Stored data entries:
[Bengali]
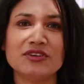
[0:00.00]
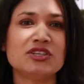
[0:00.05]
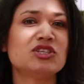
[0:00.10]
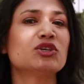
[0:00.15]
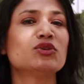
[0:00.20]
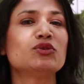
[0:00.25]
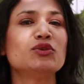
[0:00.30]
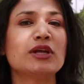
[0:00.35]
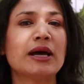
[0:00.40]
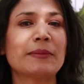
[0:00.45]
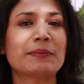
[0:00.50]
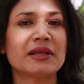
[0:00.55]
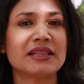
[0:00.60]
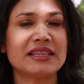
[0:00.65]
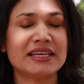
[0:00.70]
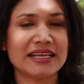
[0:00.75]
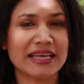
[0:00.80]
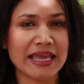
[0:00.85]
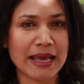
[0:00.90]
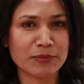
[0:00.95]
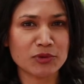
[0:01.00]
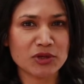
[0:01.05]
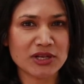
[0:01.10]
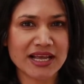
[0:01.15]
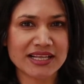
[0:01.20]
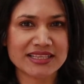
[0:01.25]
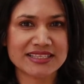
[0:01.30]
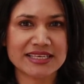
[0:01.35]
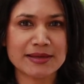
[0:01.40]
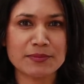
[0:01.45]
ভিডিওগুলো আপনাদের কেমন
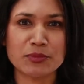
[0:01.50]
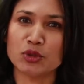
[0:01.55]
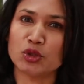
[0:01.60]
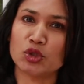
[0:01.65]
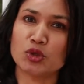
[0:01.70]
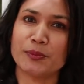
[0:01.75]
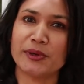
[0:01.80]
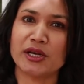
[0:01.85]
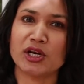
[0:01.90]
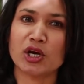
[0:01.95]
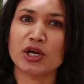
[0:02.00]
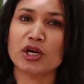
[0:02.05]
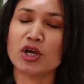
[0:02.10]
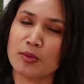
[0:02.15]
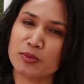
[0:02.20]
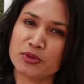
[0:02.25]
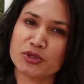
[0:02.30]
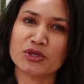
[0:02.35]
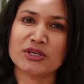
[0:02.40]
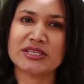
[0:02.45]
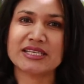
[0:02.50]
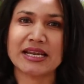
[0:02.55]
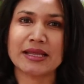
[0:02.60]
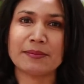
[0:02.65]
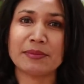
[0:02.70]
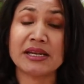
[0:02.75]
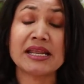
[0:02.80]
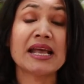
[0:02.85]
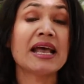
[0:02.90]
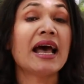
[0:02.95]
লাগছে মন্তব্যের ঘরে অবশ্যই
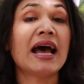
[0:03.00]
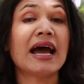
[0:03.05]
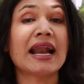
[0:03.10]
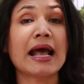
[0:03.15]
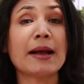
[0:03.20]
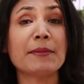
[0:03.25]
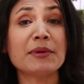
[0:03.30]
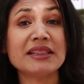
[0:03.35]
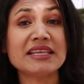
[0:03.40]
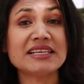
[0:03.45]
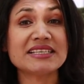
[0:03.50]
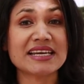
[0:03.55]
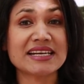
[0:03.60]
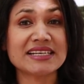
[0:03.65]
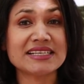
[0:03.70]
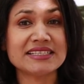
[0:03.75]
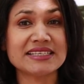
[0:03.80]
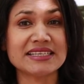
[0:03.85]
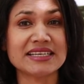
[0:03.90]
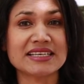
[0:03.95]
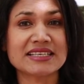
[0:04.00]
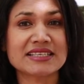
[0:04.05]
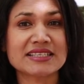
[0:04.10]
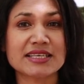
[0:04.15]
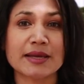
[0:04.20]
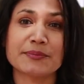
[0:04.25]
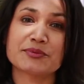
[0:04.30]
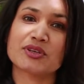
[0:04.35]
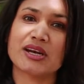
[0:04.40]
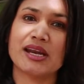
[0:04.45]
জানাবেন আর আমাদের চ্যানেলটি
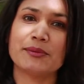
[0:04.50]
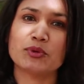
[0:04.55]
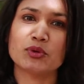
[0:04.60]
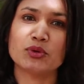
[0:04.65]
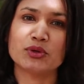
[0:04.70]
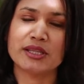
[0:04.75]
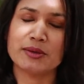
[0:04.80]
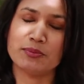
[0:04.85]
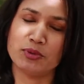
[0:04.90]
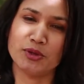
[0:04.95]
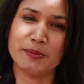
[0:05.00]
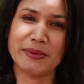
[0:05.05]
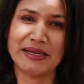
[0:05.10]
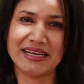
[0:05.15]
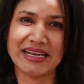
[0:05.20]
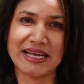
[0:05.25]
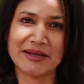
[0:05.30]
সাবস্ক্রাইব করতে ভুলবেন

Task statement
In the reply, each line of the data must appear exactly as written, and no picture may appear.

The answer
[Bengali]
[0:00.00]
[0:00.05]
[0:00.10]
[0:00.15]
[0:00.20]
[0:00.25]
[0:00.30]
[0:00.35]
[0:00.40]
[0:00.45]
[0:00.50]
[0:00.55]
[0:00.60]
[0:00.65]
[0:00.70]
[0:00.75]
[0:00.80]
[0:00.85]
[0:00.90]
[0:00.95]
[0:01.00]
[0:01.05]
[0:01.10]
[0:01.15]
[0:01.20]
[0:01.25]
[0:01.30]
[0:01.35]
[0:01.40]
[0:01.45]
ভিডিওগুলো আপনাদের কেমন
[0:01.50]
[0:01.55]
[0:01.60]
[0:01.65]
[0:01.70]
[0:01.75]
[0:01.80]
[0:01.85]
[0:01.90]
[0:01.95]
[0:02.00]
[0:02.05]
[0:02.10]
[0:02.15]
[0:02.20]
[0:02.25]
[0:02.30]
[0:02.35]
[0:02.40]
[0:02.45]
[0:02.50]
[0:02.55]
[0:02.60]
[0:02.65]
[0:02.70]
[0:02.75]
[0:02.80]
[0:02.85]
[0:02.90]
[0:02.95]
লাগছে মন্তব্যের ঘরে অবশ্যই
[0:03.00]
[0:03.05]
[0:03.10]
[0:03.15]
[0:03.20]
[0:03.25]
[0:03.30]
[0:03.35]
[0:03.40]
[0:03.45]
[0:03.50]
[0:03.55]
[0:03.60]
[0:03.65]
[0:03.70]
[0:03.75]
[0:03.80]
[0:03.85]
[0:03.90]
[0:03.95]
[0:04.00]
[0:04.05]
[0:04.10]
[0:04.15]
[0:04.20]
[0:04.25]
[0:04.30]
[0:04.35]
[0:04.40]
[0:04.45]
জানাবেন আর আমাদের চ্যানেলটি
[0:04.50]
[0:04.55]
[0:04.60]
[0:04.65]
[0:04.70]
[0:04.75]
[0:04.80]
[0:04.85]
[0:04.90]
[0:04.95]
[0:05.00]
[0:05.05]
[0:05.10]
[0:05.15]
[0:05.20]
[0:05.25]
[0:05.30]
সাবস্ক্রাইব করতে ভুলবেন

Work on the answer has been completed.